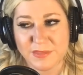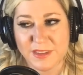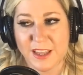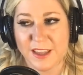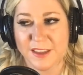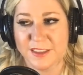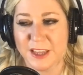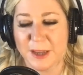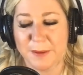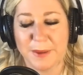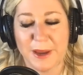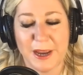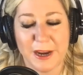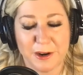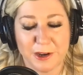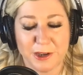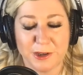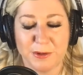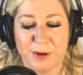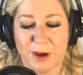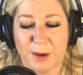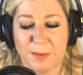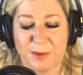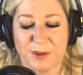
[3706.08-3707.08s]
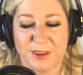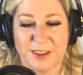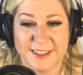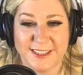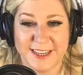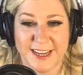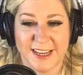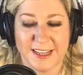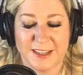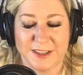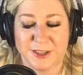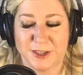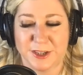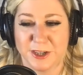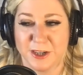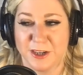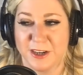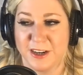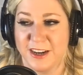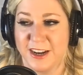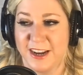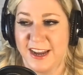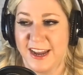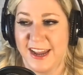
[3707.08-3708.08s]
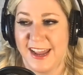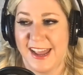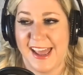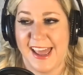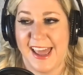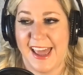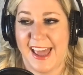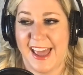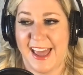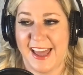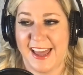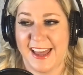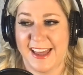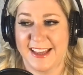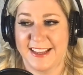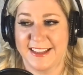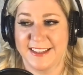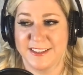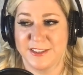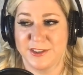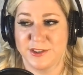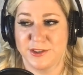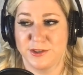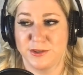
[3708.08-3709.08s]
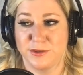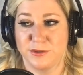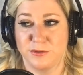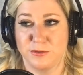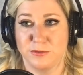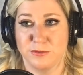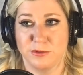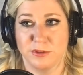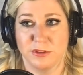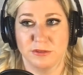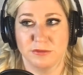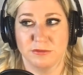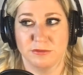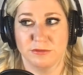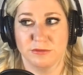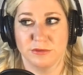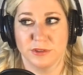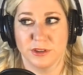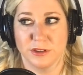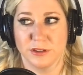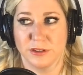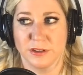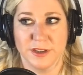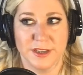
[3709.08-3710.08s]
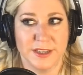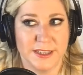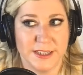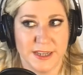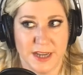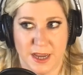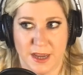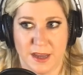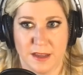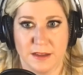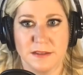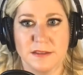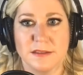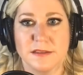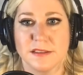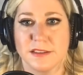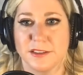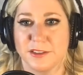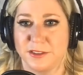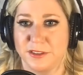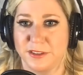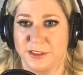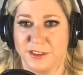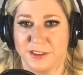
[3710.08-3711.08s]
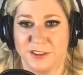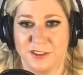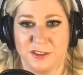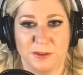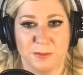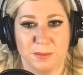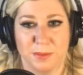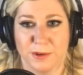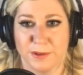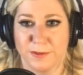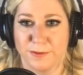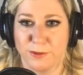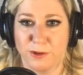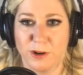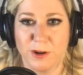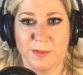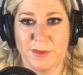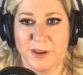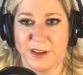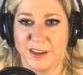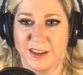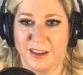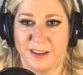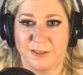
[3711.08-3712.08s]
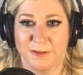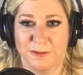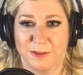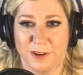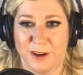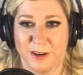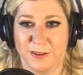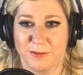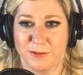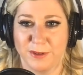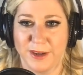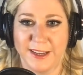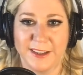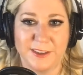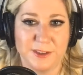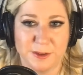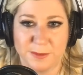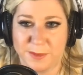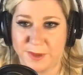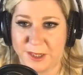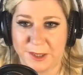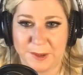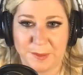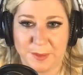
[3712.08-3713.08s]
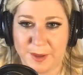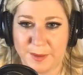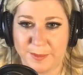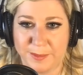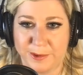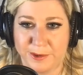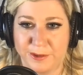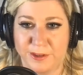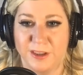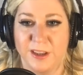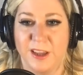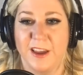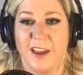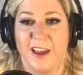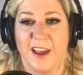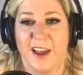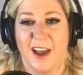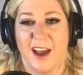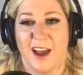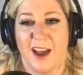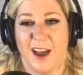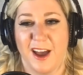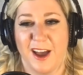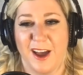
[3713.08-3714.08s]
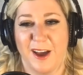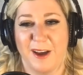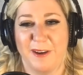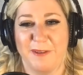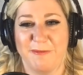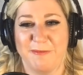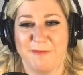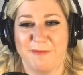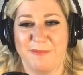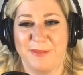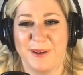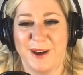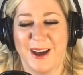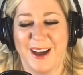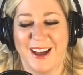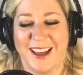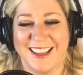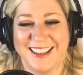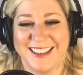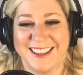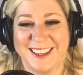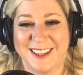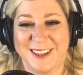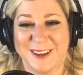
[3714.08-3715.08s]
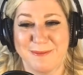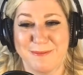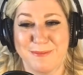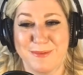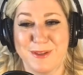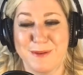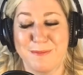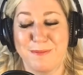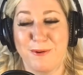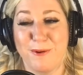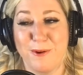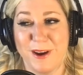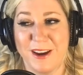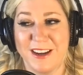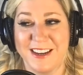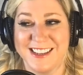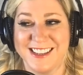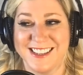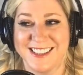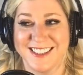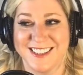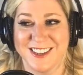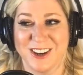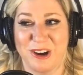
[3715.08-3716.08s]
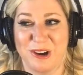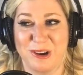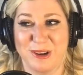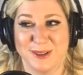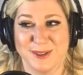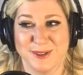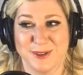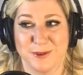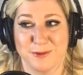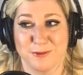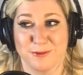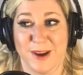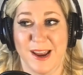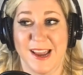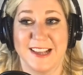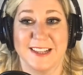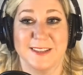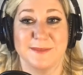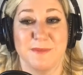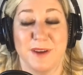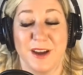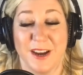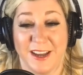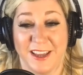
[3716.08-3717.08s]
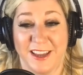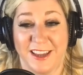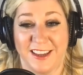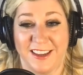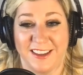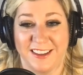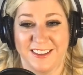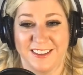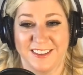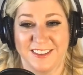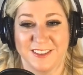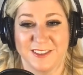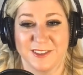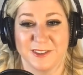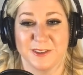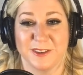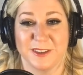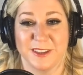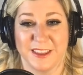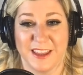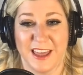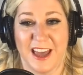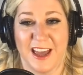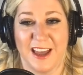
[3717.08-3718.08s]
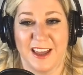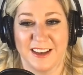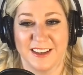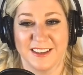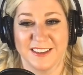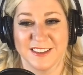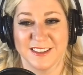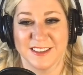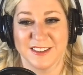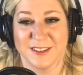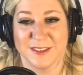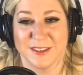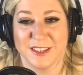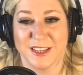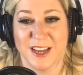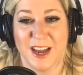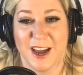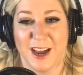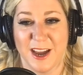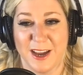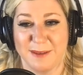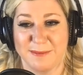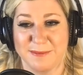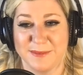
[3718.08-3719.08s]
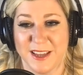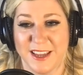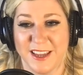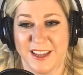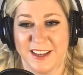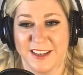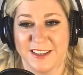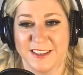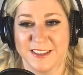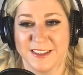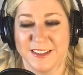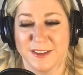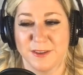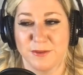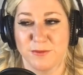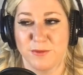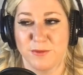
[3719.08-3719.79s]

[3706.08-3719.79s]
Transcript: And they pair you up with a dancer, and you learn a dance, and then you perform it in front of way too many people. But the point is to also raise money during that time, and the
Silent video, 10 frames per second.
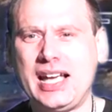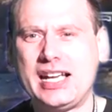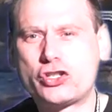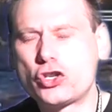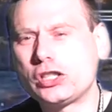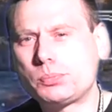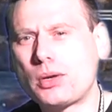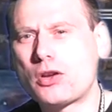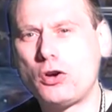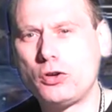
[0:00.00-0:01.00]
It's just
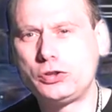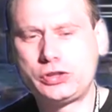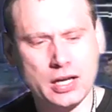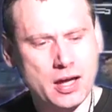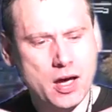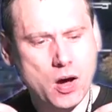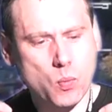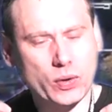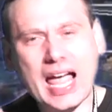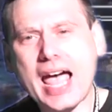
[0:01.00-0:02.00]
because
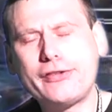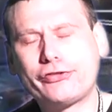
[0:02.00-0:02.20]
when I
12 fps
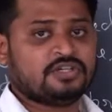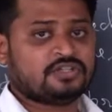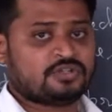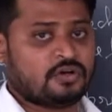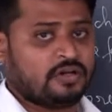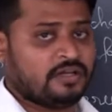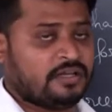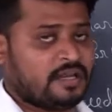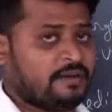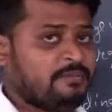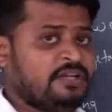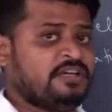soil,
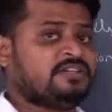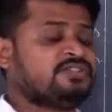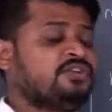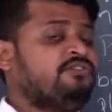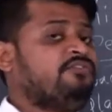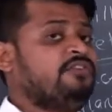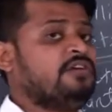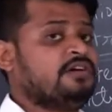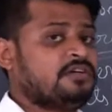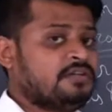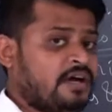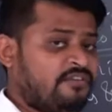and millions of
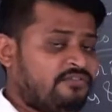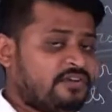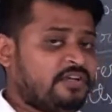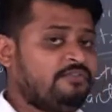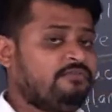years after it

## WORK REQUEST
In the answer, the lines from the one containing "[3719.08-3719.79s]" to the end of the records above must be written out exactly, both ends included; the pictures must not appear.

## ANSWER SECTION
[3719.08-3719.79s]

[3706.08-3719.79s]
Transcript: And they pair you up with a dancer, and you learn a dance, and then you perform it in front of way too many people. But the point is to also raise money during that time, and the
Silent video, 10 frames per second.
[0:00.00-0:01.00]
It's just
[0:01.00-0:02.00]
because
[0:02.00-0:02.20]
when I
12 fps
soil,
and millions of
years after it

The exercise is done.